**Task prompt:** Scan the material for the word "Silent", and copy each line where it shows up.

**Dataset records:**
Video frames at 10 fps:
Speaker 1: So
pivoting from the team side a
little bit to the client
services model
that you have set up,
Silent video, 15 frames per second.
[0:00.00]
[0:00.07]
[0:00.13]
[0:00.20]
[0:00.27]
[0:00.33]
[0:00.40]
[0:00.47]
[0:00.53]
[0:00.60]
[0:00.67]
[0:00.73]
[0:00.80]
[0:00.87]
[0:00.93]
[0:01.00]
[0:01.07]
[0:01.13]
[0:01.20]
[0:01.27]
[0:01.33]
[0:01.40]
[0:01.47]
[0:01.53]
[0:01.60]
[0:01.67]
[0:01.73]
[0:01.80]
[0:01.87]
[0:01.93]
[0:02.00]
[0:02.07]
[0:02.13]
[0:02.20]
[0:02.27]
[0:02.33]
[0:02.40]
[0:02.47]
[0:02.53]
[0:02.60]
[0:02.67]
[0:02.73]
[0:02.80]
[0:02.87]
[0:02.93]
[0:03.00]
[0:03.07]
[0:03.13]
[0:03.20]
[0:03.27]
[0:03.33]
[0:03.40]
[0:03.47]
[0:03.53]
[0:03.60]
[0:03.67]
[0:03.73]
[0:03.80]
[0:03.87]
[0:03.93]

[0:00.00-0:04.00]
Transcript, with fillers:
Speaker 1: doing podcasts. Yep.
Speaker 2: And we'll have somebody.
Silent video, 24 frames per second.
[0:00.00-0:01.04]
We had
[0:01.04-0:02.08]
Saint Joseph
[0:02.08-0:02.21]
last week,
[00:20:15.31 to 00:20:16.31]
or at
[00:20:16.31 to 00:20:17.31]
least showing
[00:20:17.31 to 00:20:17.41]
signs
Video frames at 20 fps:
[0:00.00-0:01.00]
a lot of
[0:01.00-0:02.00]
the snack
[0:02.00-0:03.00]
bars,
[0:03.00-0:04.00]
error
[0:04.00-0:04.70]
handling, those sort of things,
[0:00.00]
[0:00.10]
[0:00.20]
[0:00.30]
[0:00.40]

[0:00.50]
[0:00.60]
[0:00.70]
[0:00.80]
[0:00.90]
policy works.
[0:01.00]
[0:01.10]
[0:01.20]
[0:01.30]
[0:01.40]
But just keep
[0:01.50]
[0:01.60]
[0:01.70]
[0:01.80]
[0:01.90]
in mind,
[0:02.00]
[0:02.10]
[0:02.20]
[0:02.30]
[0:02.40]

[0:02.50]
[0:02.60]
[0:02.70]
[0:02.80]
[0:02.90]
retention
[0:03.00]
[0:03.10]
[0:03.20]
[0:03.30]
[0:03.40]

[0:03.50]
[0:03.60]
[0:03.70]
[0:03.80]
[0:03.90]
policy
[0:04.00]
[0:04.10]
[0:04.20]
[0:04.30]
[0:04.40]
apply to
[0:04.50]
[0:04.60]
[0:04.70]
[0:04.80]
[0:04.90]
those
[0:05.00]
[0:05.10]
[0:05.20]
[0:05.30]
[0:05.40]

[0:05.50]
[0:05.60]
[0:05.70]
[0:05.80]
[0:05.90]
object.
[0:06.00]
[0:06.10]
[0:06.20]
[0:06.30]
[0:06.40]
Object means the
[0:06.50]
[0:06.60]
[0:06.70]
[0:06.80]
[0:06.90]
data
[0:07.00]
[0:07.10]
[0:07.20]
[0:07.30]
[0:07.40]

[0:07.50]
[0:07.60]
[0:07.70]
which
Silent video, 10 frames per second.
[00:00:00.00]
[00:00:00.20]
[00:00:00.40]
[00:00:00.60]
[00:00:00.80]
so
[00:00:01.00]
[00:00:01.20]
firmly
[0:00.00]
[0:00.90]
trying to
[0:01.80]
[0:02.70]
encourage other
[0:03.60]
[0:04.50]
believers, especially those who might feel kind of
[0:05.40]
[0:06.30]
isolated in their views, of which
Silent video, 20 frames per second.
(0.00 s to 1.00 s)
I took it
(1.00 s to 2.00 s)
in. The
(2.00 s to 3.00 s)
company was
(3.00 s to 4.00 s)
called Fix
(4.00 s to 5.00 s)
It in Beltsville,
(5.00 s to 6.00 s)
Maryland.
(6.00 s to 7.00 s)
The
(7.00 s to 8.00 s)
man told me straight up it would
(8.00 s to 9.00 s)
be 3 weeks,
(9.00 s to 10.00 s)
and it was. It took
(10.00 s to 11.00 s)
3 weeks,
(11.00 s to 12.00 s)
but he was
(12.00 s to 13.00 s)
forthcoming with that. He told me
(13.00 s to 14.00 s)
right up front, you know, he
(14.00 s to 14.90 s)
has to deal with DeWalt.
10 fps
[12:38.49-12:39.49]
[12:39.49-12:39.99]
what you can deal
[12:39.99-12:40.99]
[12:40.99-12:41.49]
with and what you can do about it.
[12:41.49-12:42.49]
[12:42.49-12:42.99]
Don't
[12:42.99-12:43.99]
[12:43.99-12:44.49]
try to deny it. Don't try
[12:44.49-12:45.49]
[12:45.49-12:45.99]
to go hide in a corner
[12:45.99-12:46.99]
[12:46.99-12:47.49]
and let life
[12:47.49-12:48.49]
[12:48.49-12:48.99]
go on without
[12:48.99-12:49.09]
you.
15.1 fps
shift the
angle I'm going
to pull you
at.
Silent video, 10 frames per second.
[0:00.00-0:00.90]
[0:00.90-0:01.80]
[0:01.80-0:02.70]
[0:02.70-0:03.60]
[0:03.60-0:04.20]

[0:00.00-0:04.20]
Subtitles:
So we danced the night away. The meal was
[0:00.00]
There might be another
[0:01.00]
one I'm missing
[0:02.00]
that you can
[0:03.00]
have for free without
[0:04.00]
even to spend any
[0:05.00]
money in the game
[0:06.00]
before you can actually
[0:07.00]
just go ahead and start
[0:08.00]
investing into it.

**Your solution:**
Silent video, 15 frames per second.
Silent video, 24 frames per second.
Silent video, 10 frames per second.
Silent video, 20 frames per second.
Silent video, 10 frames per second.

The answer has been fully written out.